For the listing below, return the line containing "[00:03:58.19 to 00:03:59.19]", the line containing "Transcript: any kind of schooling or", and all lines in between, exactly as written and nothing else.

Start of Records shown

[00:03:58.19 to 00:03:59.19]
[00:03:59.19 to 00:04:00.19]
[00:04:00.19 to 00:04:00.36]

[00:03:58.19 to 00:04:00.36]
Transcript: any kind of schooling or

End of Records shown
Start of Records shown

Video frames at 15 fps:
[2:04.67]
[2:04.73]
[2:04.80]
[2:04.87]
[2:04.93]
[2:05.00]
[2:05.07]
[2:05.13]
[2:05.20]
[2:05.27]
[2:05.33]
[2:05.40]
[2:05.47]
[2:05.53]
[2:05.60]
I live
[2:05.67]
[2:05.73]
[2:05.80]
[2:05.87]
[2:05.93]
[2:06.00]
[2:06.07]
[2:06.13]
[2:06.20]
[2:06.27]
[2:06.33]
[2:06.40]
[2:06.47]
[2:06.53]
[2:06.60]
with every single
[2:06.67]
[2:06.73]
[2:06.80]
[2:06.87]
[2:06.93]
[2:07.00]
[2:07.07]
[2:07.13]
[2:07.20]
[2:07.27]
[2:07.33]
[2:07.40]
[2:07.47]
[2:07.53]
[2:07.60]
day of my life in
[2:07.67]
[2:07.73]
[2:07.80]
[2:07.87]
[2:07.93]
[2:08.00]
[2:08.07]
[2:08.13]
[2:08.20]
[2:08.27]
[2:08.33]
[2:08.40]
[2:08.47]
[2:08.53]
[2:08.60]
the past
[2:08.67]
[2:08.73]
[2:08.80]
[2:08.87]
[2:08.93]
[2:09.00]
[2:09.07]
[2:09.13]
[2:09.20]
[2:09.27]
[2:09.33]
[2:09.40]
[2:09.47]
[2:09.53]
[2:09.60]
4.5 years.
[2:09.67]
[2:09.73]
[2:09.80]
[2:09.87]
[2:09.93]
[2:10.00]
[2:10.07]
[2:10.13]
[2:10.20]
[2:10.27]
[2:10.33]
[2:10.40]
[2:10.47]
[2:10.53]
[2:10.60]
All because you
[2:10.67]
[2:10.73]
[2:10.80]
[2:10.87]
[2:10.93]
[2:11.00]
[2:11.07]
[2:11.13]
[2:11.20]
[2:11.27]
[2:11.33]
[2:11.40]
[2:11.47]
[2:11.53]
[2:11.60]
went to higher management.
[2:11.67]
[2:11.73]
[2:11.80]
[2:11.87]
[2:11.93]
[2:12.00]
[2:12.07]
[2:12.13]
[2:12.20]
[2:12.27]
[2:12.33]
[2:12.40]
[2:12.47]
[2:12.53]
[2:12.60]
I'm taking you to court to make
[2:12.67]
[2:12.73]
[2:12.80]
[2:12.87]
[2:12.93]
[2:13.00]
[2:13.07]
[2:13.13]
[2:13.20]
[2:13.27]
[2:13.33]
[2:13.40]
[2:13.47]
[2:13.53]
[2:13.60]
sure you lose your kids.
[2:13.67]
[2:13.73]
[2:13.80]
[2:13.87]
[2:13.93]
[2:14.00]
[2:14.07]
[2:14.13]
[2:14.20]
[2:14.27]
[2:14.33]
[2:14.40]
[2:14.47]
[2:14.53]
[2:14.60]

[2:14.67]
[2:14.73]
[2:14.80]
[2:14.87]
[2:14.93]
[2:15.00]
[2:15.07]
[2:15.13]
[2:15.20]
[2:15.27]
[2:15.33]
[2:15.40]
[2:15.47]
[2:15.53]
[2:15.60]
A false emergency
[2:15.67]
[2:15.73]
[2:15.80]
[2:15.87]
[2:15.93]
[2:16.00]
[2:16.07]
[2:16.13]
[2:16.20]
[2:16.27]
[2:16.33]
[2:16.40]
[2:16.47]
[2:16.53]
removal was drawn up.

End of Records shown

Response to this exercise ->
[00:03:58.19 to 00:03:59.19]
[00:03:59.19 to 00:04:00.19]
[00:04:00.19 to 00:04:00.36]

[00:03:58.19 to 00:04:00.36]
Transcript: any kind of schooling or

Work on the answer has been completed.